Numbers Station requires "Data Editor" permissions on the result cache schema. Assuming you have already added your service principal to the workspace, locate your result cache schema in your Catalog. Then, select the Permissions tab, select the service principal in the Principals drop down menu, and select the Data Editor Privilege preset. Then, click Grant.

Create a PAT

Follow this databricks guide to create a PAT for your service principal.

Save the access token, you'll need it to create the connection in Numbers Station.

Snowflake

Snowflake recommends granting permissions to a role other than ACCOUNTADMIN. See Snowflake for more on the use of the ACCOUNTADMIN Role.

Create a Custom Role

Create a Numbers Station specific role in Snowflake to interface with Numbers Station. In Snowflake, run the following to create a custom role and user with access to the databases, schemas, and tables you want to interact with in Numbers Station.

-- Create a new role intended for reading/writing data with Numbers Station
create role NUMBERSSTATION;

-- [Optional] Grant privileges on your databases to the new role.
-- Only databases listed here will be readable by the new user/role.
-- Each of these steps are required to ensure access to the database/schema/tables.
GRANT usage on database <name> to role NUMBERSSTATION;
GRANT usage on all schemas in database <name> to role NUMBERSSTATION;
GRANT usage on future schemas in database <name> to role NUMBERSSTATION;
GRANT select on all tables in database <name> to role NUMBERSSTATION;
GRANT select on future tables in database <name> to role NUMBERSSTATION;

-- Create a user, or skip this step if you're using an existing user and have assigned the user NUMBERSSTATION as DEFAULT_ROLE
create user NUMBERSSTATION_USER
password = '<PASSWORD>'
default_warehouse = <WAREHOUSE>
default_role = NUMBERSSTATION;

-- grant access to the <WAREHOUSE> for the NUMBERSSTATION role.
GRANT usage on warehouse <warehouse> to role NUMBERSSTATION;

-- grant the NUMBERSSTATION role to the user.
GRANT role NUMBERSSTATION to user NUMBERSSTATION_USER;

-- Create the Result Cache db and schema
CREATE DATABASE IF NOT EXISTS "NUMBERS_STATION";
CREATE SCHEMA IF NOT EXISTS "NUMBERS_STATION"."NUMBERS_STATION";

-- grant the NUMBERSSTATION role access to Result Cache
GRANT CREATE TABLE ON SCHEMA "NUMBERS_STATION"."NUMBERS_STATION" TO ROLE NUMBERSSTATION;

Warning

If you choose to rely on an existing user, ensure the user has DEFAULT_ROLE as NUMBERSSTATION or wider, a DEFAULT_WAREHOUSE, and that the DEFAULT_ROLE has access to the DEFAULT_WAREHOUSE. For example, if your DEFAULT_ROLE is ORGADMIN, you generally won't have been granted usage on any warehouses.

Google BigQuery

To connect to BigQuery, Numbers Station requires that you:

  1. Create a custom role.
  2. Create a service account to connect to Google Cloud Platform (GCP).
  3. Ensure your GCP project has the correct APIs enabled.

Creating a Custom Role for Numbers Station

It is best practice to follow the principle of least privilege.
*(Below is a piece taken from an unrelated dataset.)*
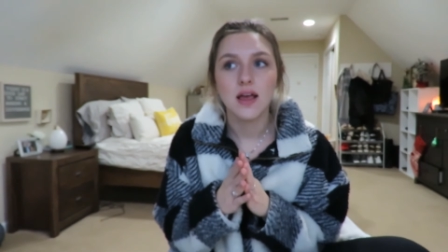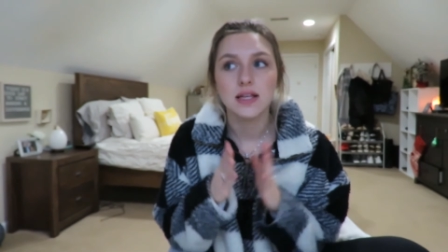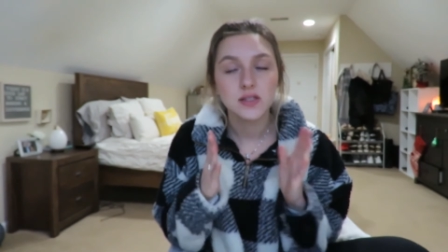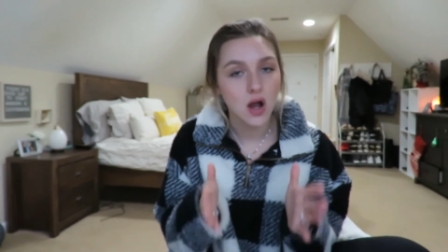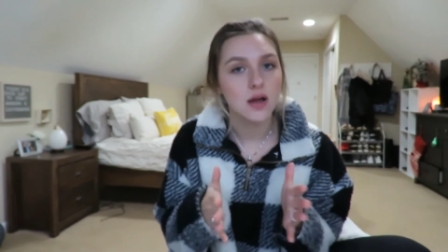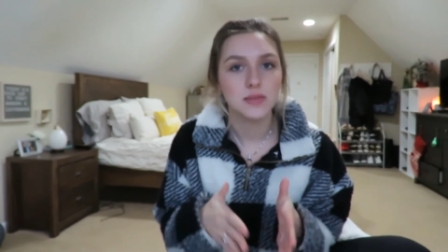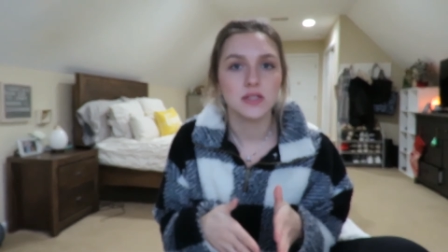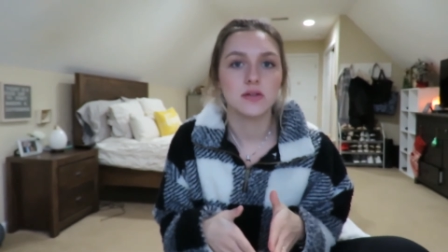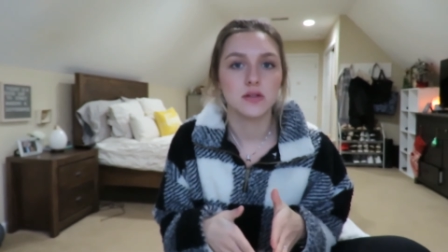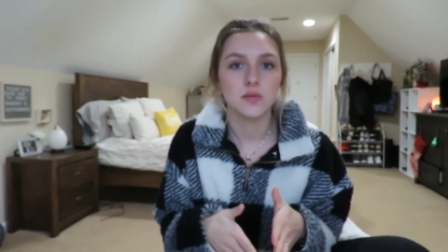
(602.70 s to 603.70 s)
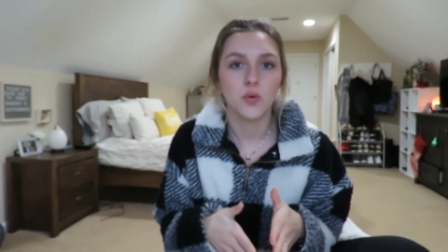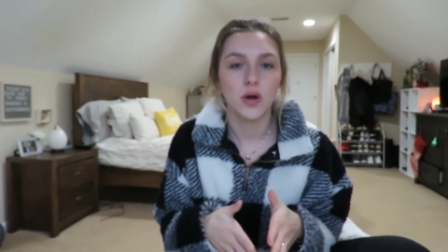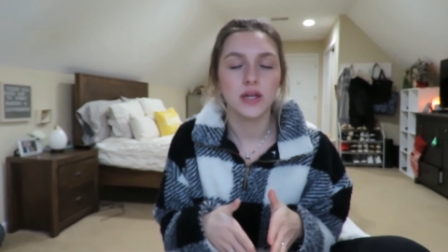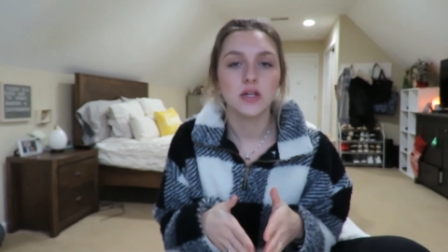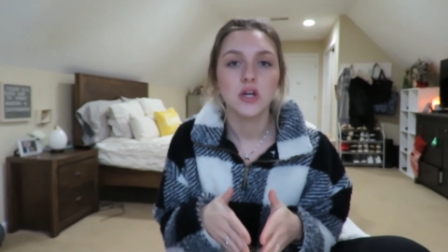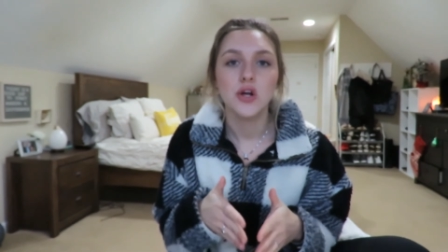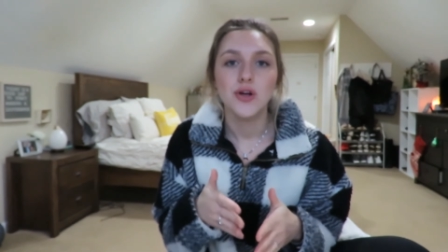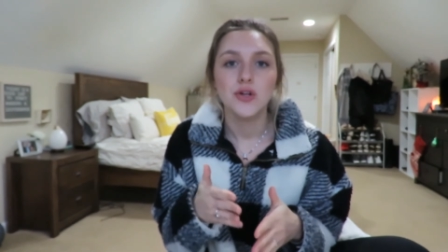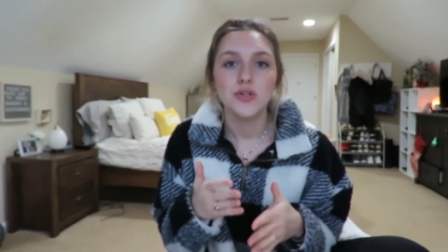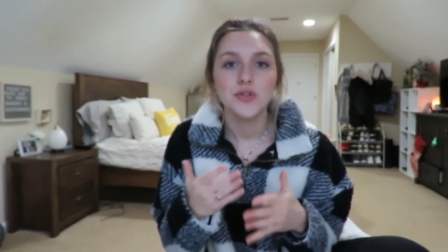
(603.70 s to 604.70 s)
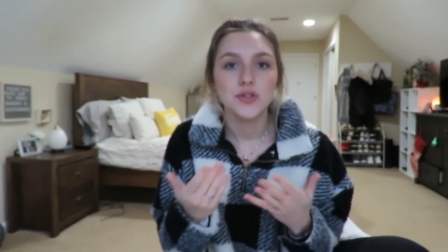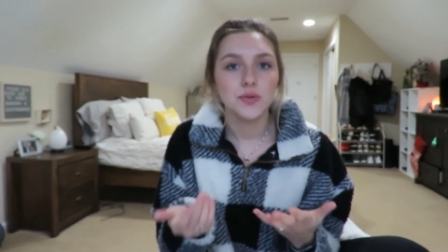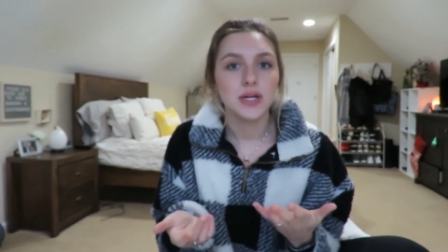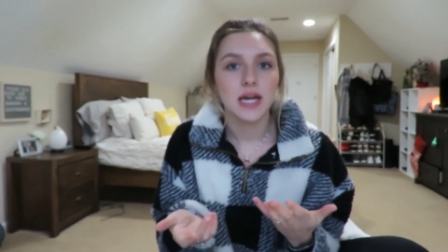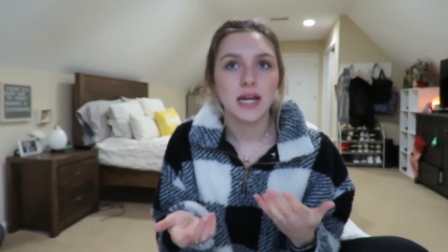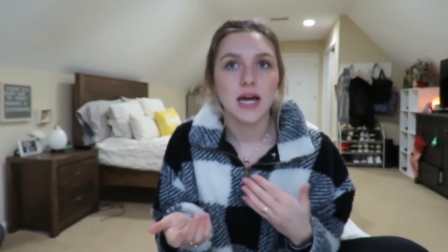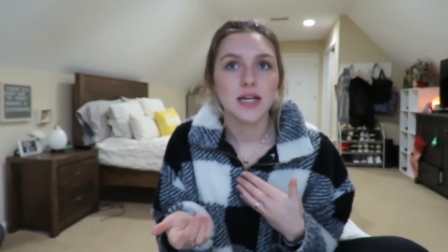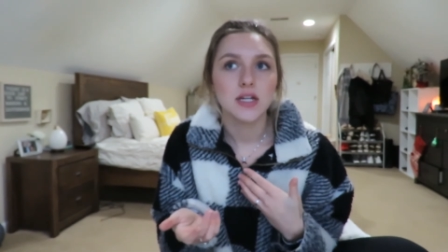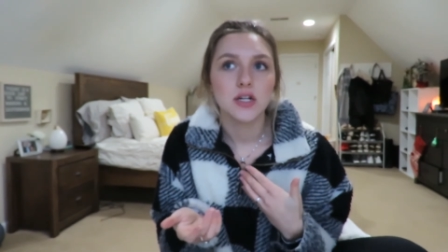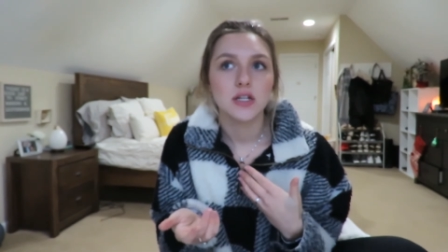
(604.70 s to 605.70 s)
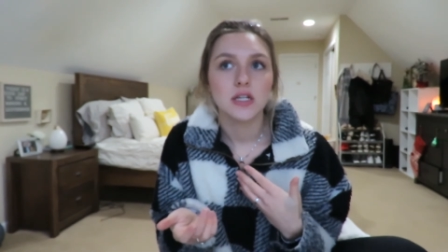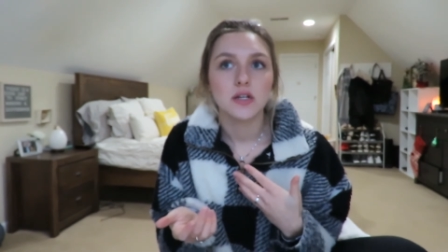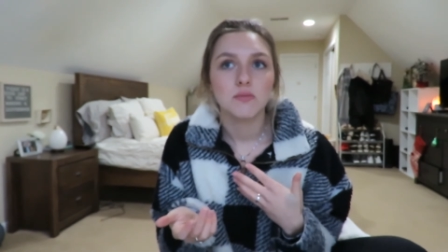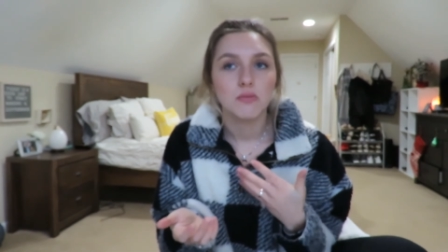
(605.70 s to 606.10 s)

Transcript: it's gotten me to this point. So again, I could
You can do so by creating a custom role for use by Numbers Station with at least the following permissions.

Permissions in YAML

  - bigquery.datasets.create
  - bigquery.datasets.delete
  - bigquery.datasets.get
  - bigquery.jobs.create
  - bigquery.tables.create
  - bigquery.tables.delete
  - bigquery.tables.get
  - bigquery.tables.getData
  - bigquery.tables.list
  - bigquery.tables.update
  - bigquery.tables.updateData

Here is an example command to create the role programmatically (it requires gcloud and jq installed).

PROJECT_ID=<fill this in with your target project id>
ROLE_NAME=NUMBERS_STATION
ROLE_ID=$ROLE_NAME
ROLE_DESCRIPTION="Numbers Station Role"
ROLE_PERMISSIONS=bigquery.datasets.create,bigquery.datasets.delete,bigquery.datasets.get,bigquery.jobs.create,bigquery.tables.create,bigquery.tables.delete,bigquery.tables.get,bigquery.tables.getData,bigquery.tables.list,bigquery.tables.update,bigquery.tables.updateData

gcloud auth login
echo ""
echo "Creating role named $ROLE_NAME..."
gcloud iam roles create $ROLE_ID --project=$PROJECT_ID --title=$ROLE_NAME --description="$ROLE_DESCRIPTION" --permissions=$ROLE_PERMISSIONS
echo ""
echo "Verifying role..."
ROLES_LIST=$(gcloud iam roles list --project=$PROJECT_ID --filter=title=$ROLE_NAME --format=json)
ROLE_FULL_NAME=$(echo $ROLES_LIST | jq -r .[0].name)

Creating a Service Account

Once you have the custom role, you can proceed to create a service account. Numbers Station uses this account to access your data, as well as set up the cloud functions and remote functions needed to run our transformations. Make sure to assign the custom role during the second step of the creation process.

After creating the service account, you must then generate a JSON service account key. You will provide it to Numbers Station to grant us access to the project that this service account is associated with. The file's contents are stored and encrypted in transit and at rest.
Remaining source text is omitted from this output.